Written Critique of Drug Therapy in Nursing Practice
According to Wayne K. Anderson, Dean, State University of New York, School of Pharmacy, “statistically, if you take six different drugs, you have an 80% chance of at least one drug-drug interaction. ” The drug regimen of Mrs. Brown includes six drugs that may interact with each other if not administered and monitored carefully. This is the reason why healthcare providers should be aware of the possible adverse affects that may happen related to her drug regimen. Necessary precautions should be observed to get the full benefits of the needed drugs and minimize possible drug-drug interactions. Nursing Management Mrs.
Brown has a history of seizure, therefore, necessary measures should be provided to ensure the patient’s safety. It is also known that seizure is one of the many side effects of the drug metronidazole (Drugs. com, 2010). To prevent injury to patient, the nurse should provide comfort and safety measures if the CNS effect occurs such as siderails, and assistance with ambulation if dizziness and weakness are present” (Karch, 2006, p. 170).
Since Mrs. Brown has numerous risk factors and health conditions, the nurse should “monitor for drug-drug interactions to arrange to adjust dosages appropriately” (Karch, 2006, p. 47). The drug regimen of Mrs. Brown may present several adverse effects that should be observed, the nurse “monitor adverse effects and provide appropriate supportive care as needed to help patient cope with these effects” (Karch, 2006, p. 347). To achieve therapeutic effects, it is also important that the nurse is aware how to “administer the drug as prescribed in appropriate relationship to meals” (Karch, 2006, p. 572). The nurse should provide supportive management to the drug regimen so she should “monitor the patient’s clinical status closely especially during the initial stages of treatment” (Karch, 2006, p. 34). This includes daily monitoring of serum lithium and phenytoin levels, blood glucose, prothrombin time (PT) and hepatic functioning. It is essential to promote compliance to the patient. The nurse should “provide thorough patient teaching, including drug name and prescribed dosage, as well as measures for avoidance of adverse effects, warning signs that may indicate possible problems and the need for monitoring and evaluation to enhance patient knowledge about drug therapy” (Karch, 2006, p. 347).

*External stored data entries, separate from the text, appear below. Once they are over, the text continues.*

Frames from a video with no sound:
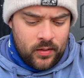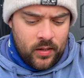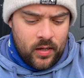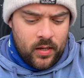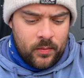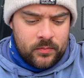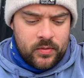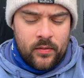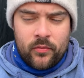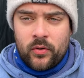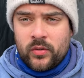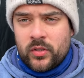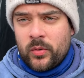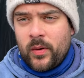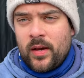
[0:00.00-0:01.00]
So I've
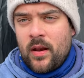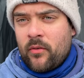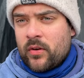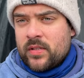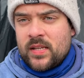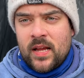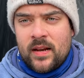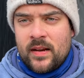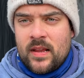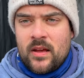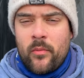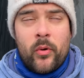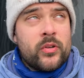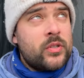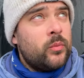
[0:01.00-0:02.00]
got squid, I've got sand deer,
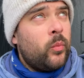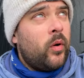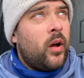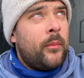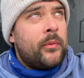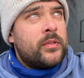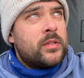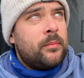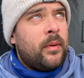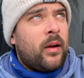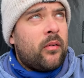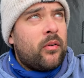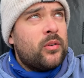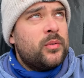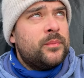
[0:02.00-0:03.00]
I've got some worm, I've got some
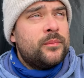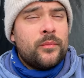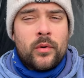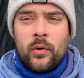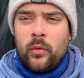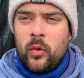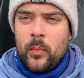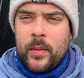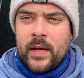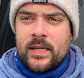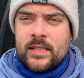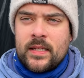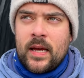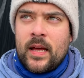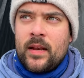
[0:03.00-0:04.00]
mackerel, I've got all the
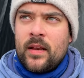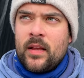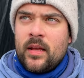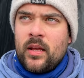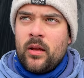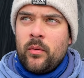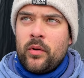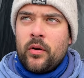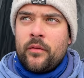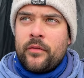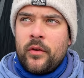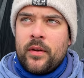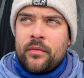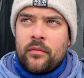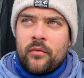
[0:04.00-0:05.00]
baits again. We've got a
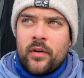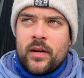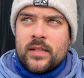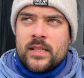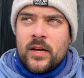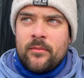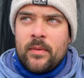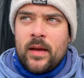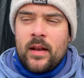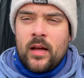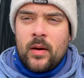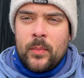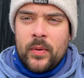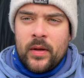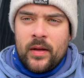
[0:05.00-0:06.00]
few different rigs that I've made
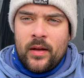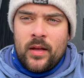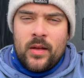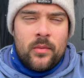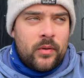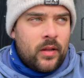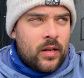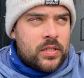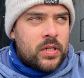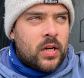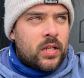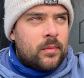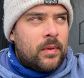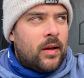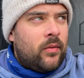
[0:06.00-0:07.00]
up. We're gonna
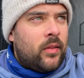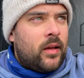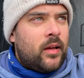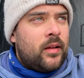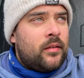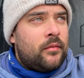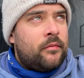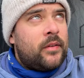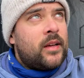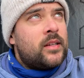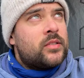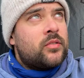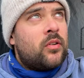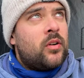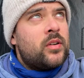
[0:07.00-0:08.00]
chuck them out there, and
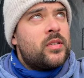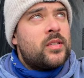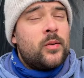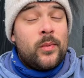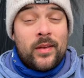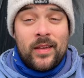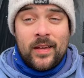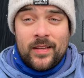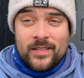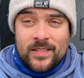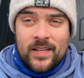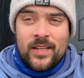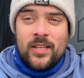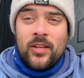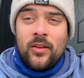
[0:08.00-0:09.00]
fingers crossed we can
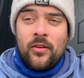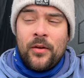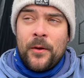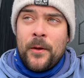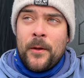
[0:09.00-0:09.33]
continue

Some of the teaching points that should be included are any sign of blood loss ( petechiae,bleeding gums, bruises, dark colored stools, dark colored urine) to evaluate the effectiveness of warfarin and symptoms of phenytoin toxicity, including drowsiness, visual disturbances, change in mental status, nausea, or ataxia. Indications and Actions The indications and actions of Mrs. Brown’s regimen is presented to help verify the purpose of the drugs and their effects on the overall condition of the patient. Metronidazole (Flagyl, MetroGel, Noritate) Metronidazole is used for the treatment of intestinal amebiasis, trichomoniasis, inflammatory bowel disease, H. pylori infection causing peptic ulcers, bacterial vaginosis, and anaerobic infections and perioperative prophylaxis in colorectal surgery” (Kee & Hayes, 2006, p. 470).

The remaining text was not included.